[Records from a dataset]
===============

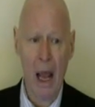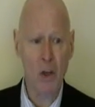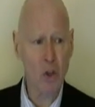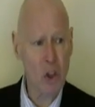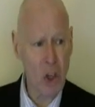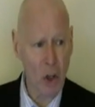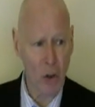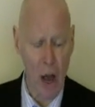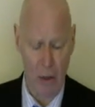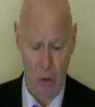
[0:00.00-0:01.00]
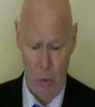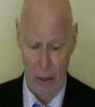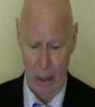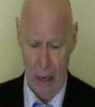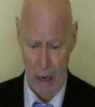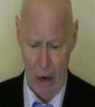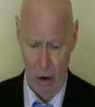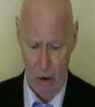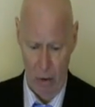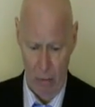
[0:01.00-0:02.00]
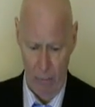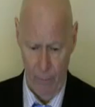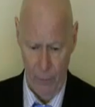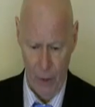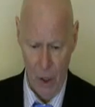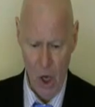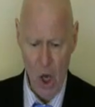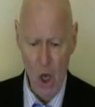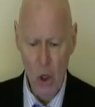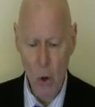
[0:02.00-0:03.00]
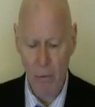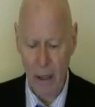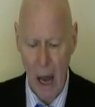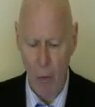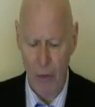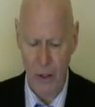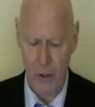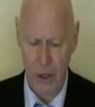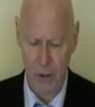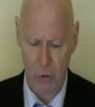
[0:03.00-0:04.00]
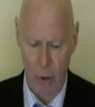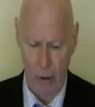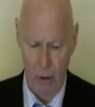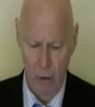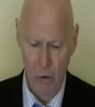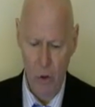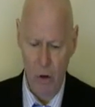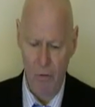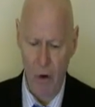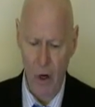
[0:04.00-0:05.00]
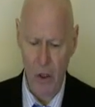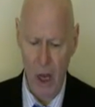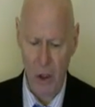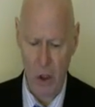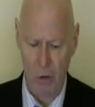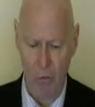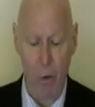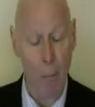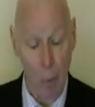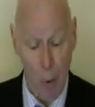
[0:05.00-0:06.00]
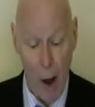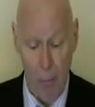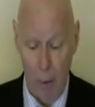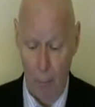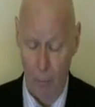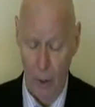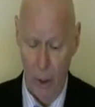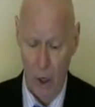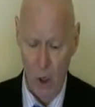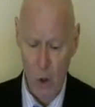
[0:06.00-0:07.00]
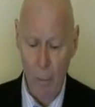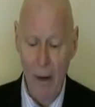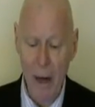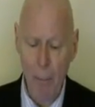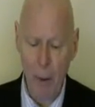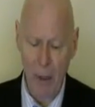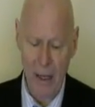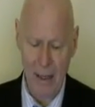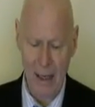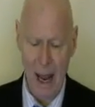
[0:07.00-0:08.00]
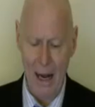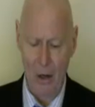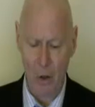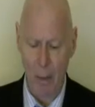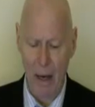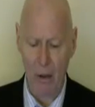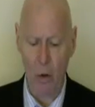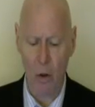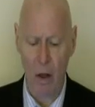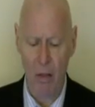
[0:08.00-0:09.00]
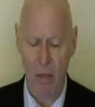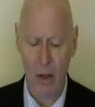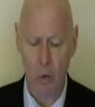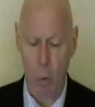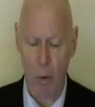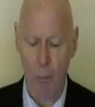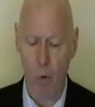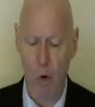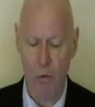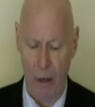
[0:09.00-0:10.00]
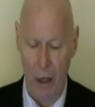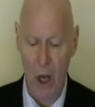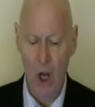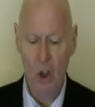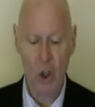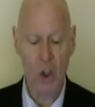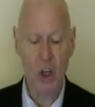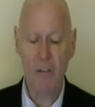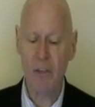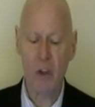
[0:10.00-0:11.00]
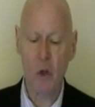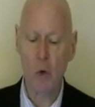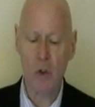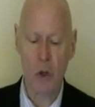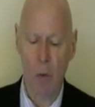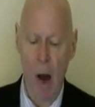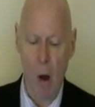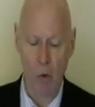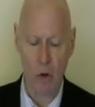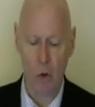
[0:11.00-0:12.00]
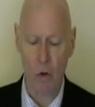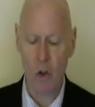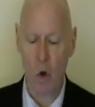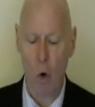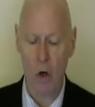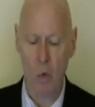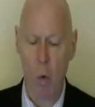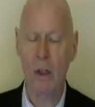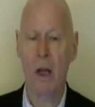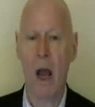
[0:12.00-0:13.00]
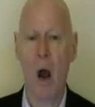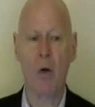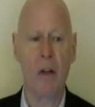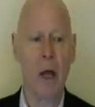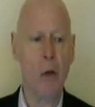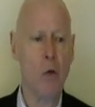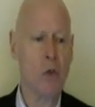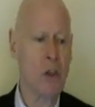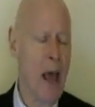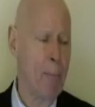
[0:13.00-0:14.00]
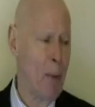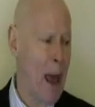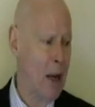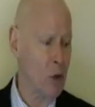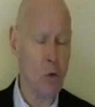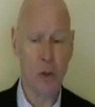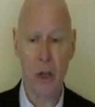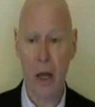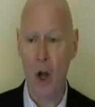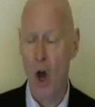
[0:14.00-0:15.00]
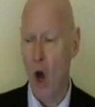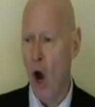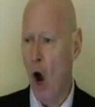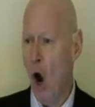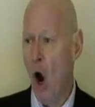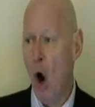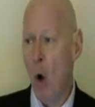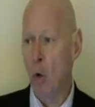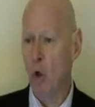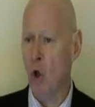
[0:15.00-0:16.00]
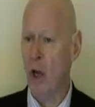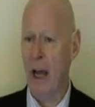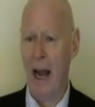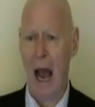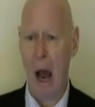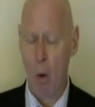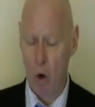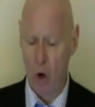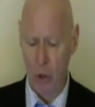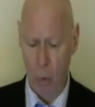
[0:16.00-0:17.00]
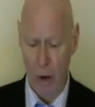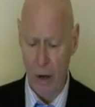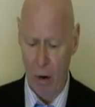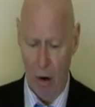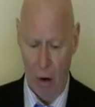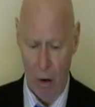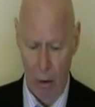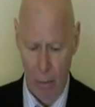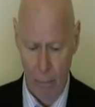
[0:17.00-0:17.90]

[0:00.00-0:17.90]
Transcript: And you're still not doing that here. You have allowed this district to divert attention from the problem, to manipulate the data, to make it look like things were improving, to shift students around so their scores wouldn't count, and then you sat back and you said, "Oh, look at how good we are."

===============

• **Task to carry out**: Where an entry holds a picture, leave the picture out and output the rest exactly.

• **Solution to this task**:
[0:00.00-0:01.00]
[0:01.00-0:02.00]
[0:02.00-0:03.00]
[0:03.00-0:04.00]
[0:04.00-0:05.00]
[0:05.00-0:06.00]
[0:06.00-0:07.00]
[0:07.00-0:08.00]
[0:08.00-0:09.00]
[0:09.00-0:10.00]
[0:10.00-0:11.00]
[0:11.00-0:12.00]
[0:12.00-0:13.00]
[0:13.00-0:14.00]
[0:14.00-0:15.00]
[0:15.00-0:16.00]
[0:16.00-0:17.00]
[0:17.00-0:17.90]

[0:00.00-0:17.90]
Transcript: And you're still not doing that here. You have allowed this district to divert attention from the problem, to manipulate the data, to make it look like things were improving, to shift students around so their scores wouldn't count, and then you sat back and you said, "Oh, look at how good we are."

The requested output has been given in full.